Putin unveils Leningrad siege monument in Jerusalem

Putin unveils Leningrad siege monument in Jerusalem
AFP

Jerusalem (AFP) – Russian President Vladimir Putin inaugurated Thursday a bronze monument in the heart of Jerusalem commemorating the citizens and defenders of Leningrad during the Nazi siege of the city.

Putin, one of dozens of world leaders in Jerusalem to mark the 75th anniversary of the liberation of Auschwitz, insisted that Russians as well as Jews were victims of World War II.

“The blockade (of Leningrad) and the Holocaust are things that can’t be compared to anything else,” he said in remarks translated into Hebrew from Russian at the ceremony.

Putin, whose brother died in the siege, thanked Israel for the “significance” it is paying to the history of the war.

The monument, named “Memorial Candle”, is a narrow square column rising over eight metres, twisting in its middle with small figures cut into it illuminated by an internal light.

Speaking ahead of Putin, Netanyahu, an architect by training, praised the design of the monument, which he said contained “a lot of emotion, a lot of talent, a lot of soul.”

Netanyahu noted the “huge” sacrifice of the 27 million Soviet civilians and soldiers who died during the war against the Nazis, including “nearly a million” who perished in the Leningrad seige and battles.

“We can’t, not even for one moment, blur the sacrifice and contribution of the former Soviet Union — its people, its soldiers in the Red Army — in eradicating the Nazi monster and saving the world from terrible tragedy,” the Israeli premier said.

The new monument, initiated by Soviet-born former member of the Israeli parliament Leonid Litinetsky, was designed, funded and produced by Israelis and Russians, with Israeli sculptor Adam (Peretz) Steel charged with putting everything together.

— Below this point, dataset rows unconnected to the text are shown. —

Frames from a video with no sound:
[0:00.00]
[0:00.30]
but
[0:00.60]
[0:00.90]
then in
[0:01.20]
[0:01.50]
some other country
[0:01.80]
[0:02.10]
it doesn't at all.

As part of his work on the project, Steel visited the Leningrad memorial which opened his eyes to the volume and tragedy of the siege.

“Even though I had learnt and read about the project, what I experienced there was something totally different, I realised I was dealing with something on a scale I couldn’t comprehend yet,” he told AFP.

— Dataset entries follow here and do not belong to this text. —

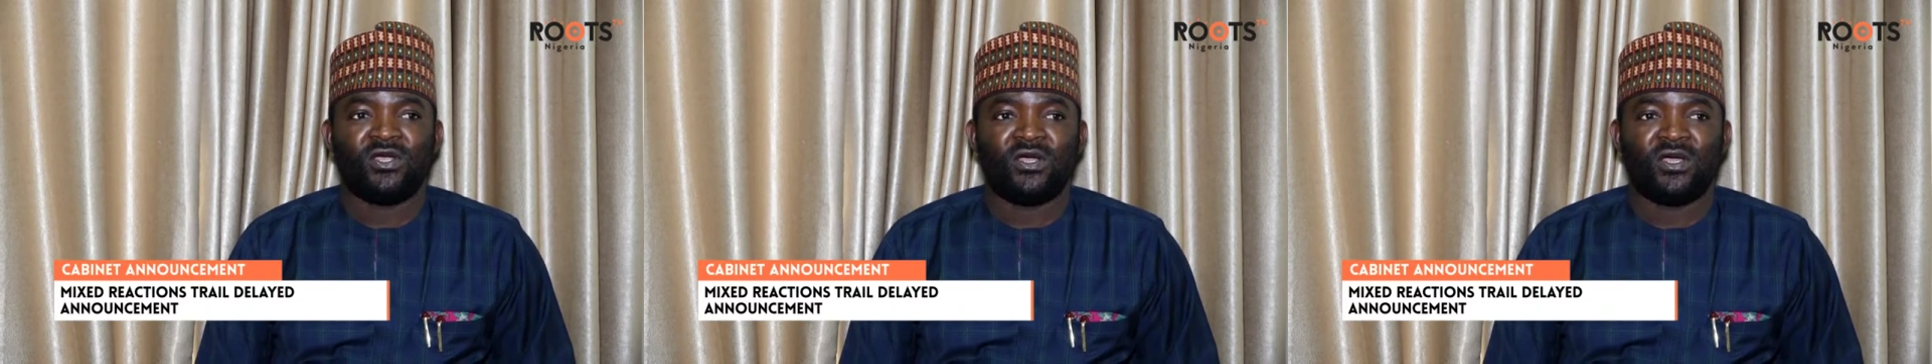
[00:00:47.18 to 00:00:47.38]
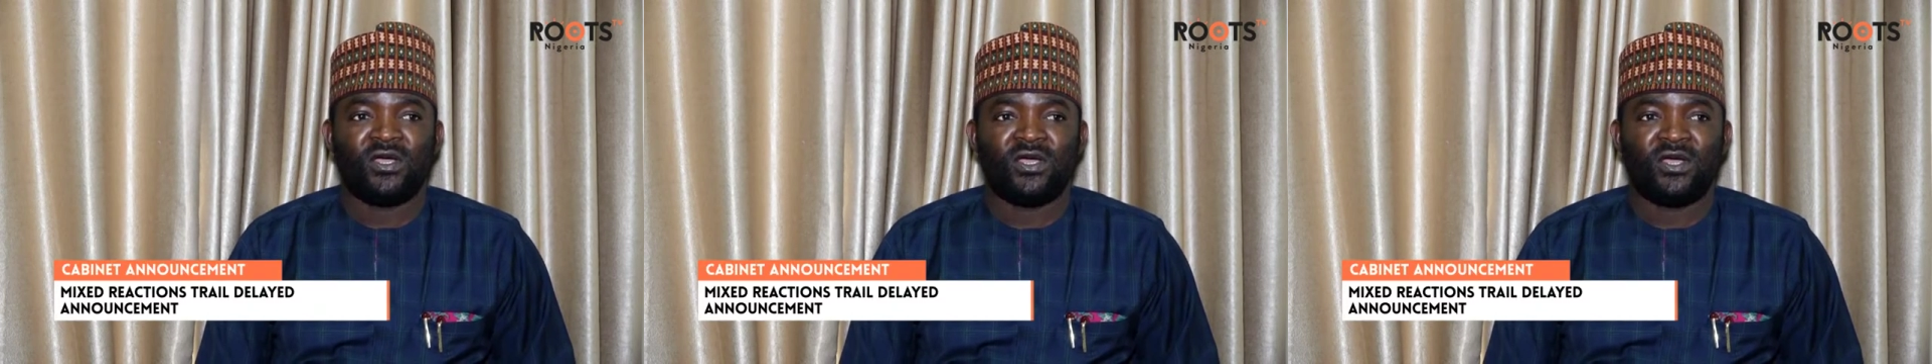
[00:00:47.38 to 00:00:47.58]

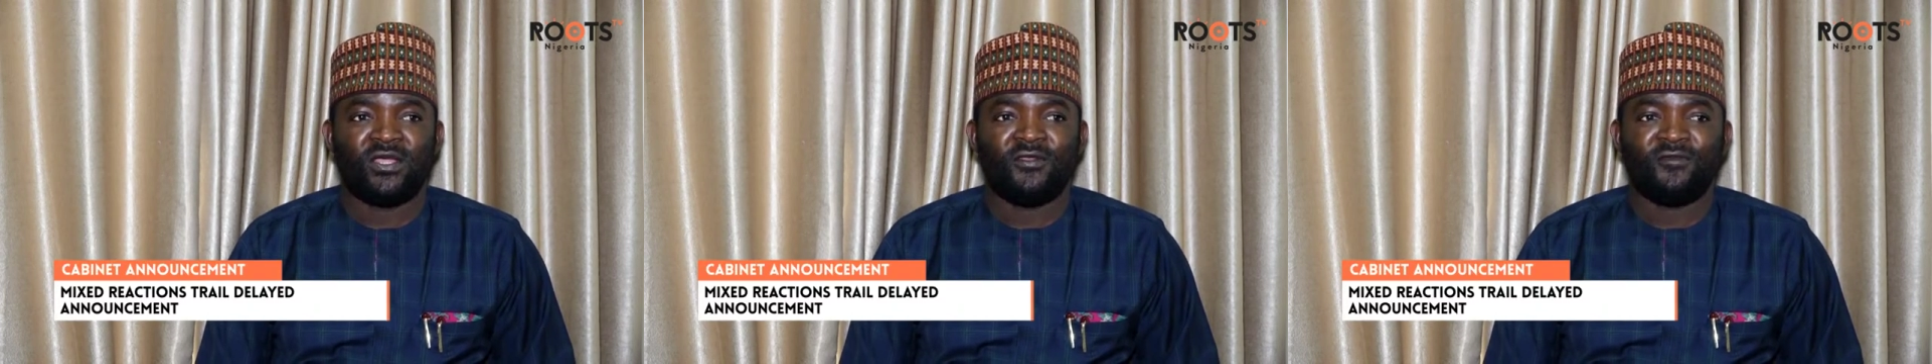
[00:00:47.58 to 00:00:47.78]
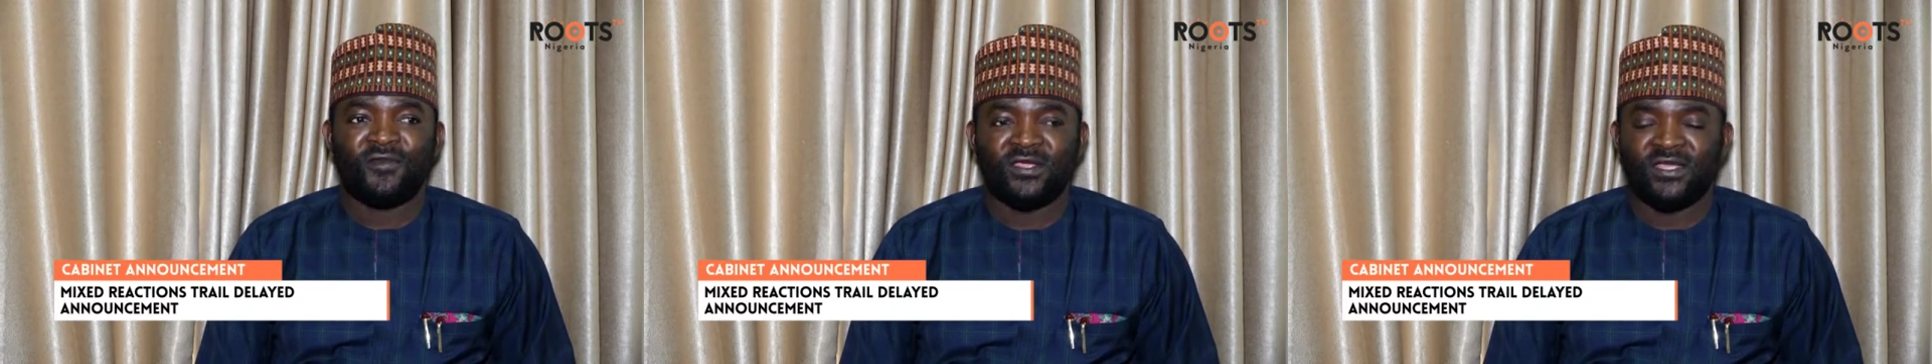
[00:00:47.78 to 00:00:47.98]

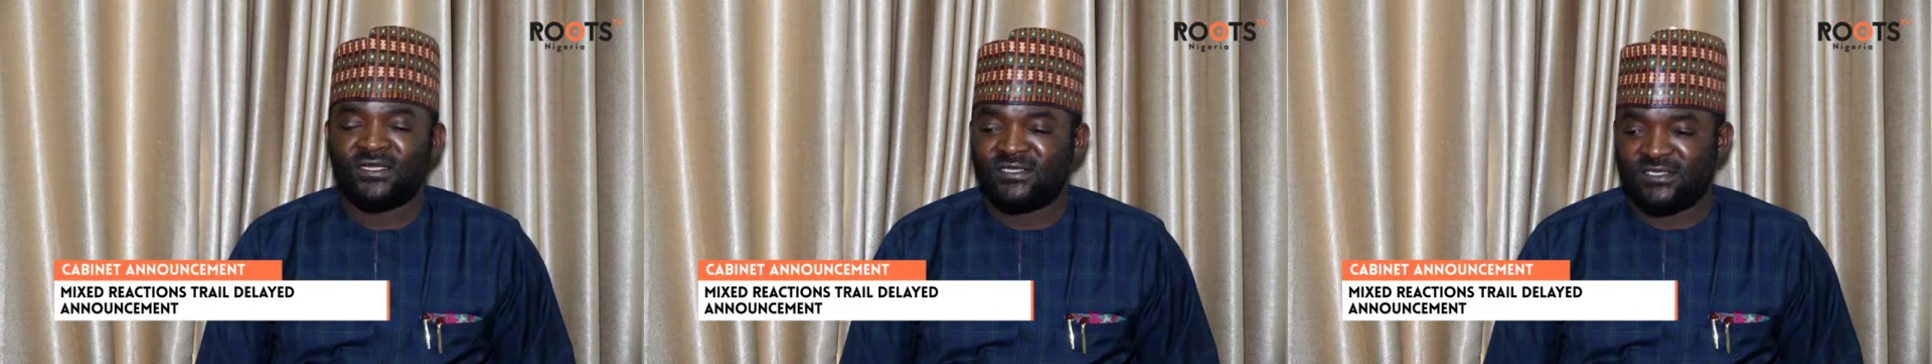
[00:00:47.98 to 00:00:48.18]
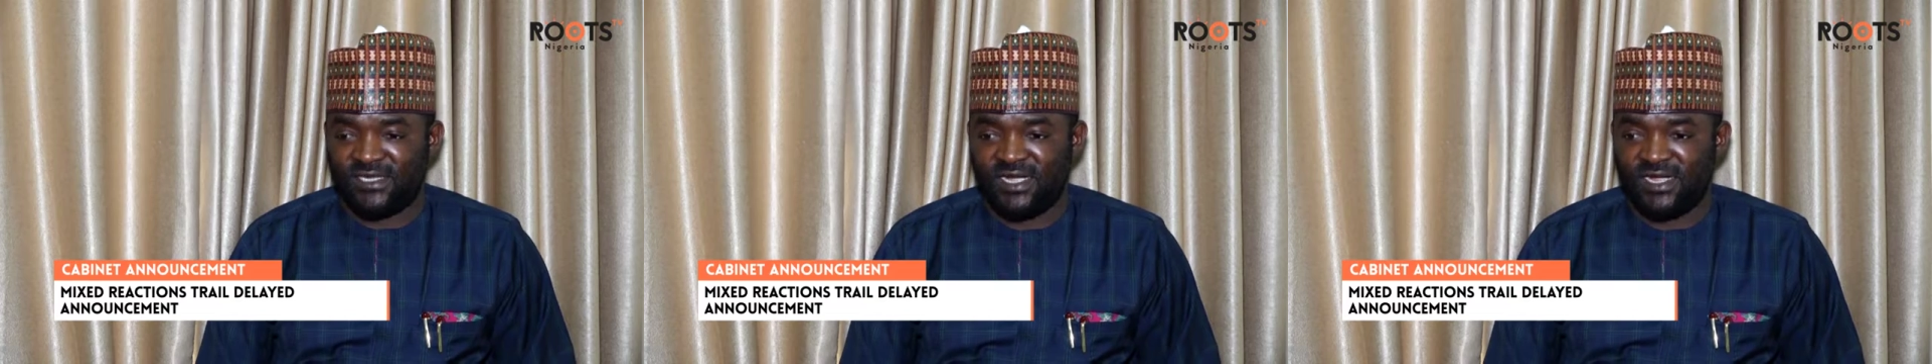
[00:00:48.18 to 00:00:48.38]
if he
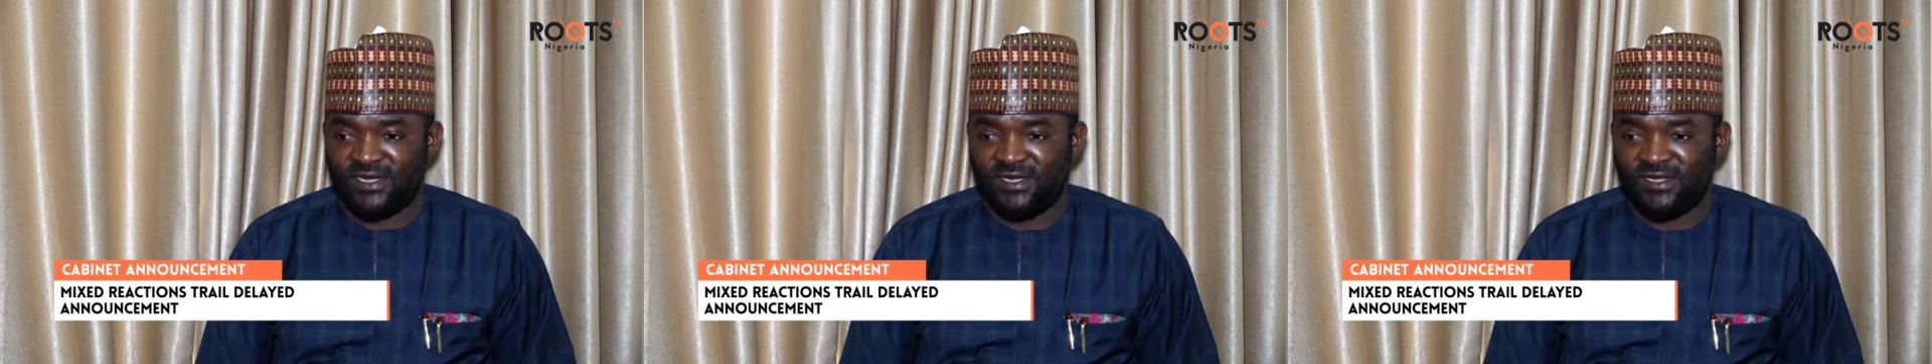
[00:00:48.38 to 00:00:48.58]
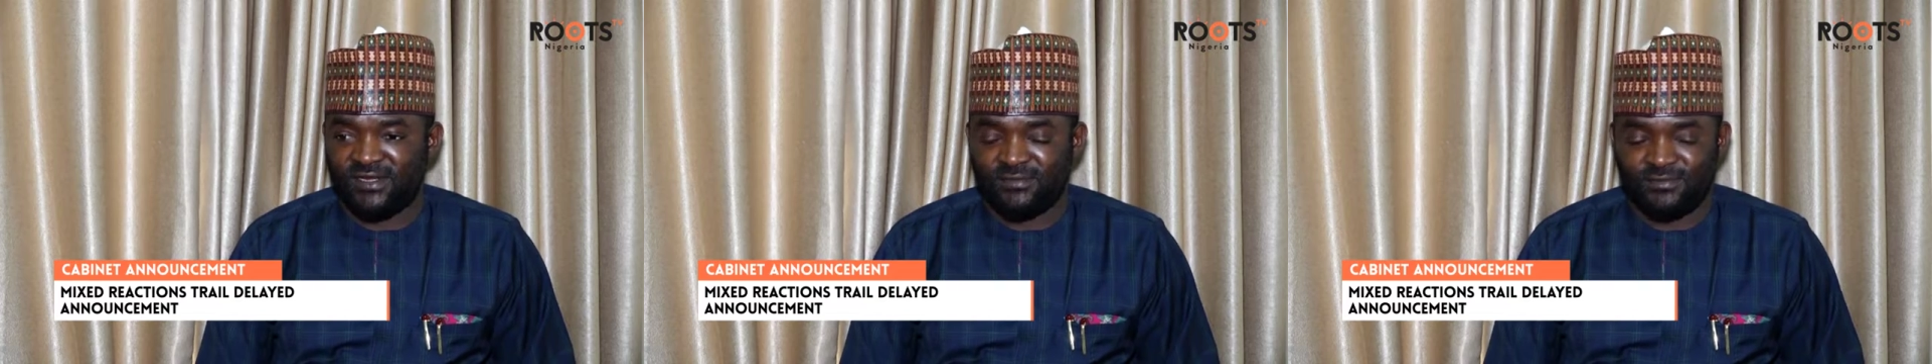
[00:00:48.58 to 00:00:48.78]
gets in a
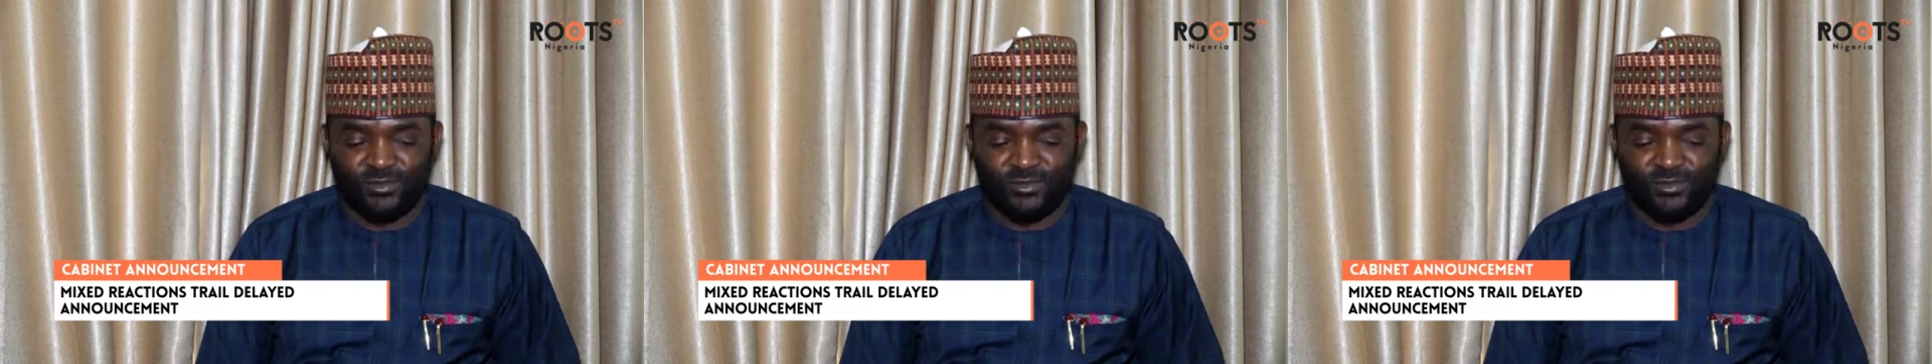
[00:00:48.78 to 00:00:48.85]
hurry,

To convey some of the “power and experience” he was exposed to at the Leningrad memorial, Steel decided to make the monument “monolithic” and use sand from the southern Israeli Negev desert in the casting process to give his statue subtle depth.

“You can see the texture, the crevices — it gives it something beyond the design, it puts the person into a very primal place,” he said.

Nazi forces imposed a military blockade on Leningrad beginning on September 1941, with the Red Army managing to lift it nearly 900 days later in January 1944.

Over 600,000 people starved to death during the seige, including tens of thousands of Jewish residents, some of whom were also part of the Soviet military.

Israel’s Russian-speaking citizens from former Soviet Union states make up some 12 percent of the country’s nearly nine-million-strong population.